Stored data
BEGIN

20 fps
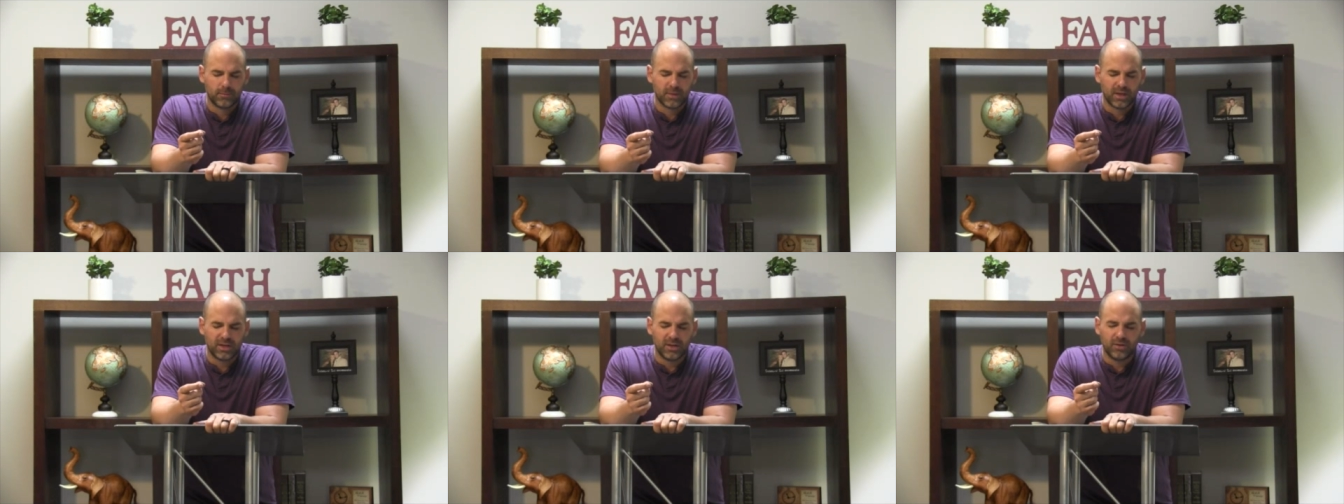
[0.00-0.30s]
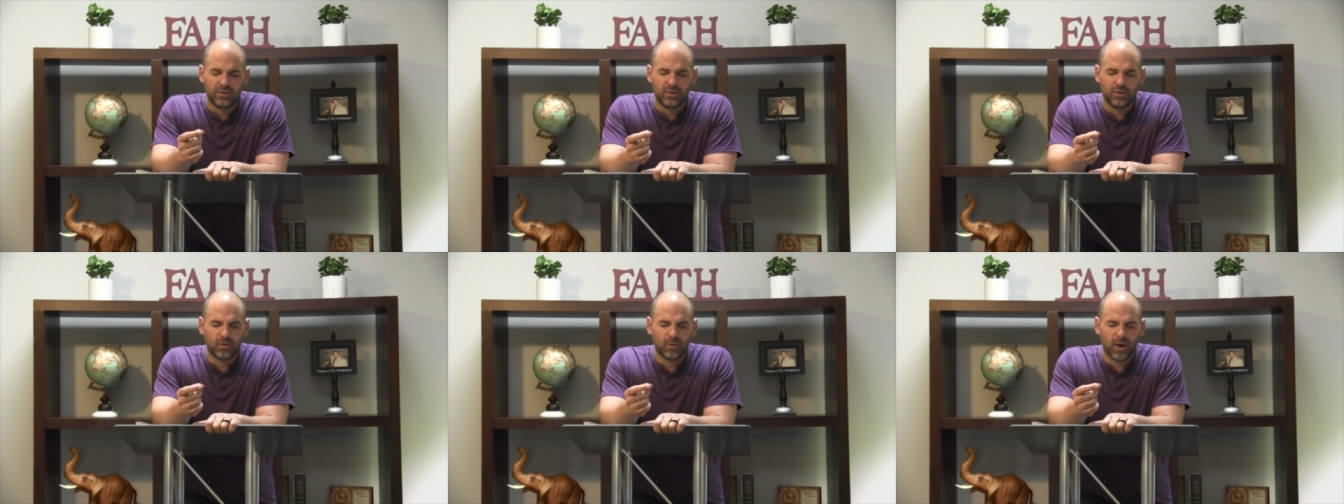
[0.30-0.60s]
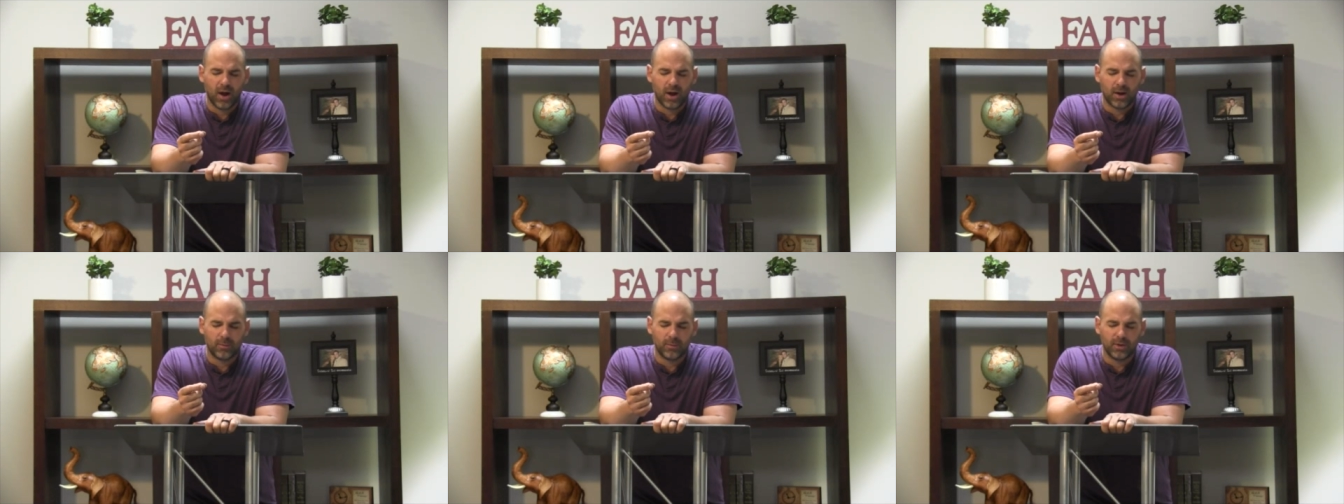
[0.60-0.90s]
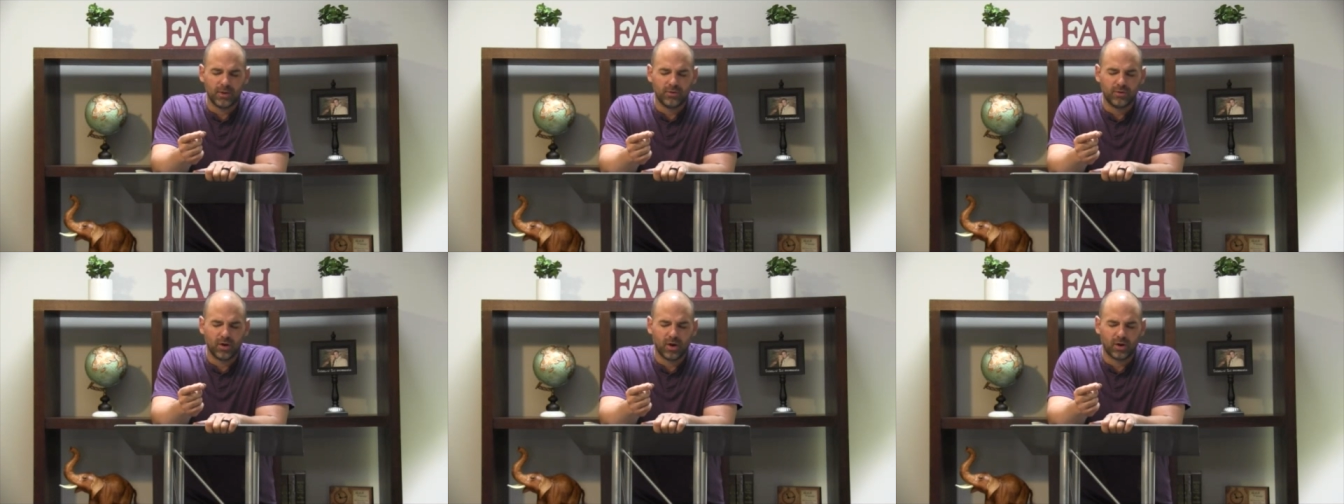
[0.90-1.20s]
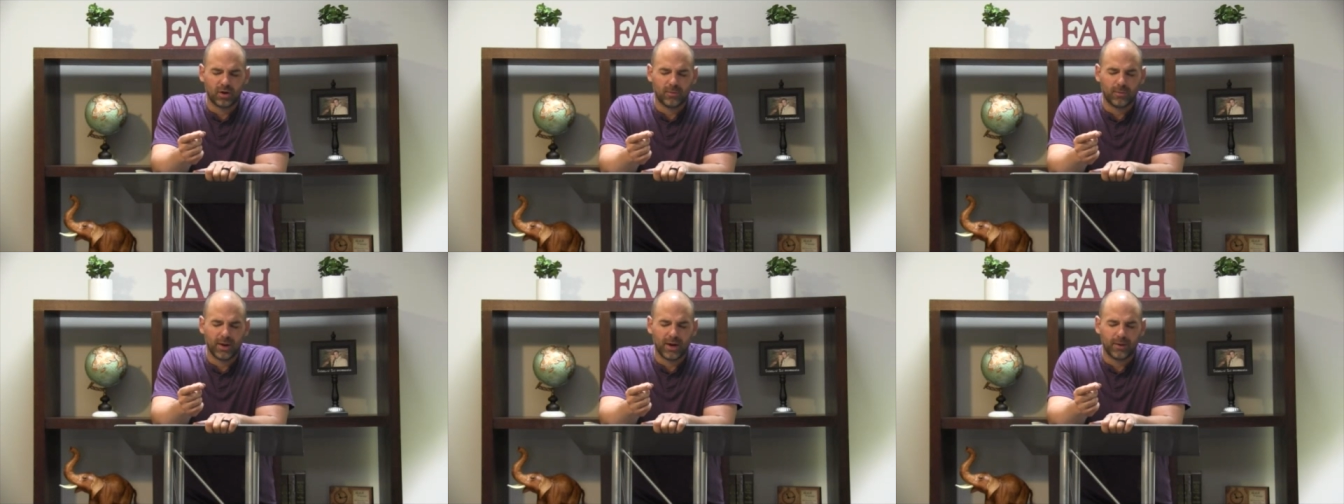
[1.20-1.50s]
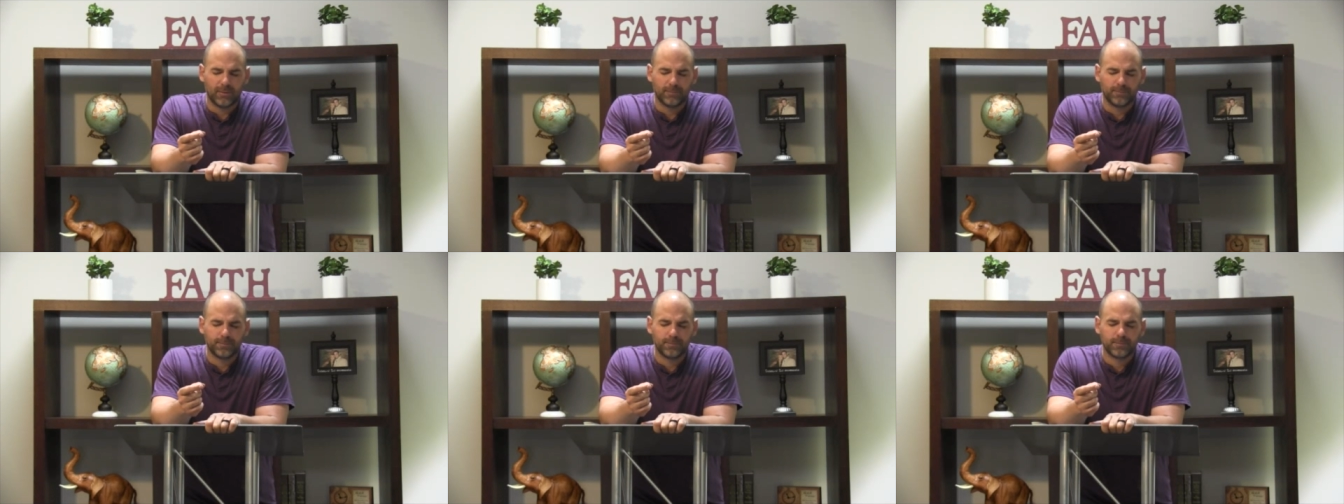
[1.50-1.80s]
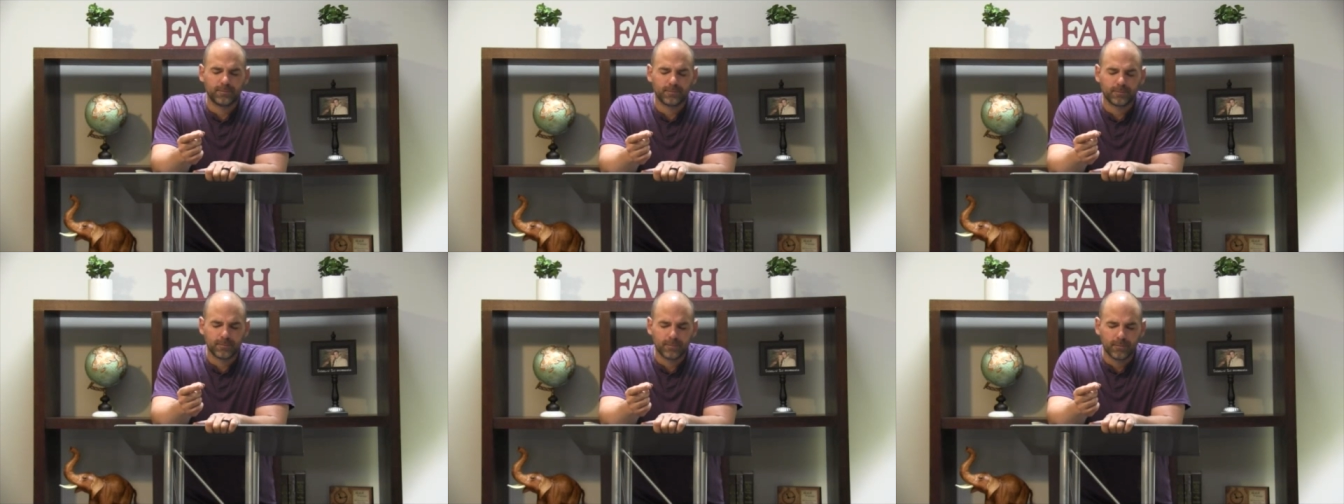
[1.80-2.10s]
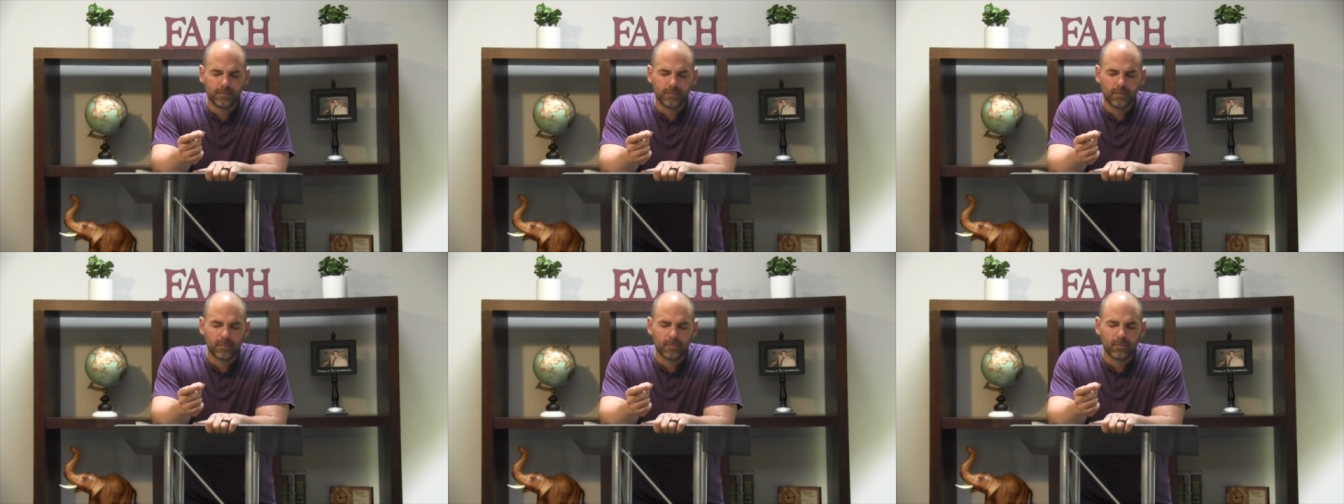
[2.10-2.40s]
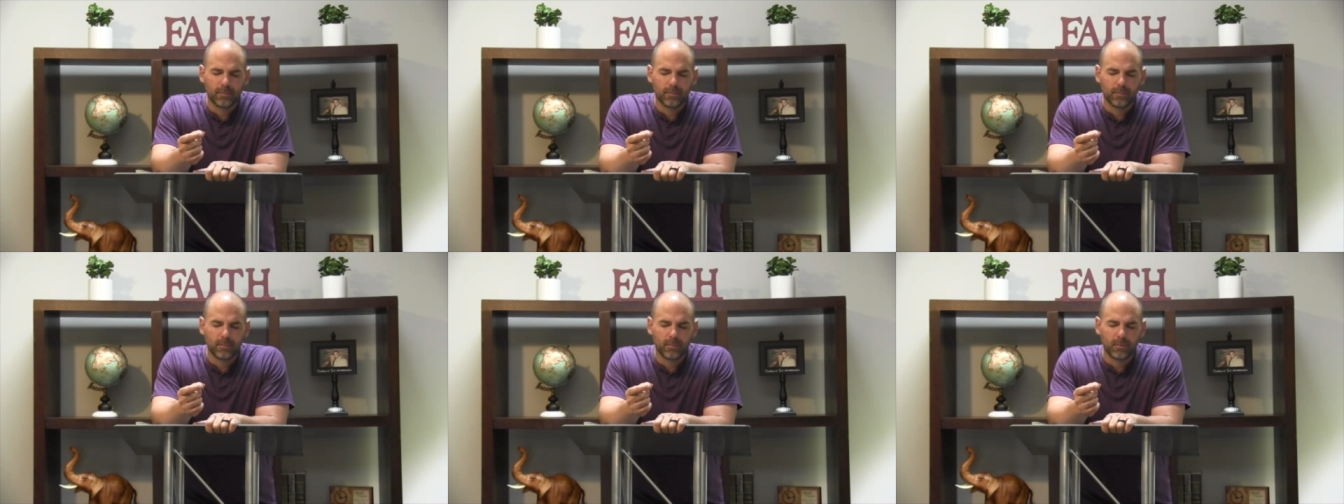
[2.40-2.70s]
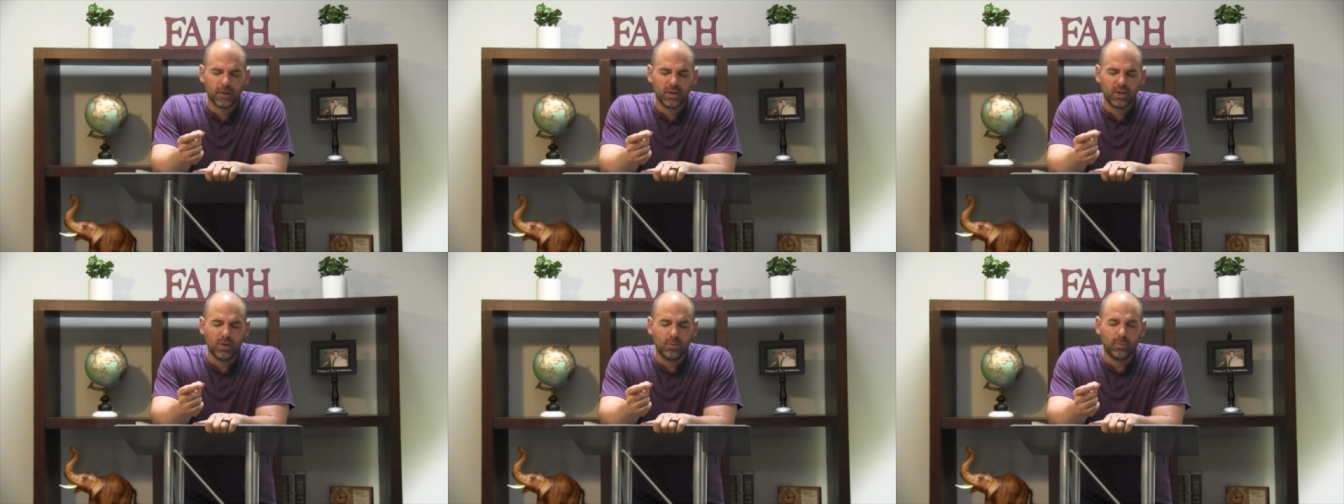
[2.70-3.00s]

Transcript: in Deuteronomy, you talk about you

END

All of the data must be given again exactly, without the pictures.

COMPLETED TASK
20 fps
[0.00-0.30s]
[0.30-0.60s]
[0.60-0.90s]
[0.90-1.20s]
[1.20-1.50s]
[1.50-1.80s]
[1.80-2.10s]
[2.10-2.40s]
[2.40-2.70s]
[2.70-3.00s]

Transcript: in Deuteronomy, you talk about you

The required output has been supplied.